Fluss-Gedicht – Eine Ode an die Mur

Mur-Ballade
von Daniel Vidic

in Frühlingstag an der steirischen Mur
Ganz inmitten von saftigem Grün,
Der glasklare Himmel in blauem Azur
Sah die Uferlandschaft erwachen und blühn.

Als wunderbar glitzerndes, silbernes Band
Zog der Fluss zwischen Hügeln dahin.
Von eiskaltem Schmelzwasser voll bis zum Rand
Wilde Entenschwärme begleiteten ihn.

Zwei Freunde saßen am Ufer im Gras
Sie verbrachten den Nachmittag hier.
Ihre Füße kühlte das strömende Nass,
Und die Kehlen das gute, steirische Bier.

Da fragte der eine: Was blickst du nur
So starr auf das Wasser hinaus?
Die Strömung ist reißend und kalt und die Mur
Sieht beim besten Willen nicht einladend aus.

Zur anderen Seite und wieder zurück,
Gab sein Freund ihm als Antwort darauf,
Schwimm ich in fünf Minuten und bring dir ein Stück
Von dem Treibholz da drüben aufs Ufer herauf.
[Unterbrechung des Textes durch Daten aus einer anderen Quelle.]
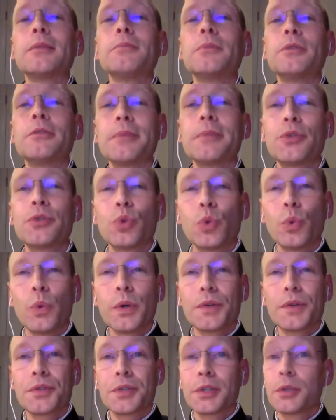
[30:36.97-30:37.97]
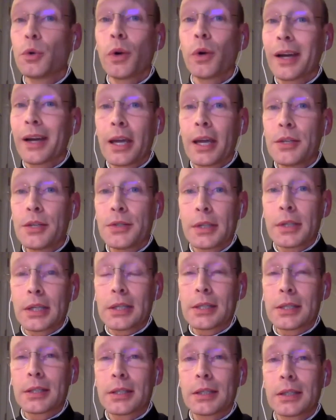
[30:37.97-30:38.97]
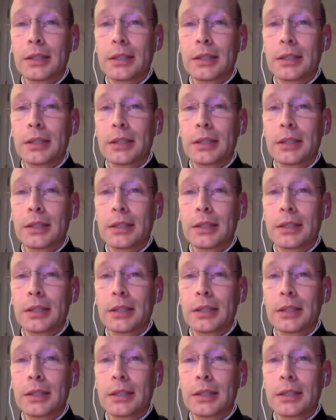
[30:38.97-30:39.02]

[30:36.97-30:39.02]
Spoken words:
movement towards it or against it.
Da –  schon sprang der mit Anlauf die Böschung hinab
In milchtrübe Schmelzwasserflut
Sofort trieb die eisige Strömung ihn ab
So bezahlte  er bitter den Übermut.

Halt durch, lieber Freund, ich bin ja schon da,
Und reich dir die helfende Hand.
Ich spring gleich ins Wasser, schon bin ich dir nah.
Und ich bring dich ans sichere, trockene Land.

Aber war auch das rettende Murufer nah,
Es kam keiner mehr lebend zurück.
Schlauchboote, Hubschrauber und Taucher sogar
Zogen aus, sie zu suchen und hatten kein Glück.

Ein Eisvogel sonnt sich im Frühlingswind,
In der herrlichen, grünen Natur.
Er alleine weiß, wo die zwei Freunde sind
In den Schmelzwasserfluten der Mur

Und auch wenn sie mitunter gefährlich sein mag,
Hoffen wir, dass es niemand vergisst:
Sie soll schäumen und rauschen, gewaltig und stark,
Und auch künftig so sein, wie sie ist!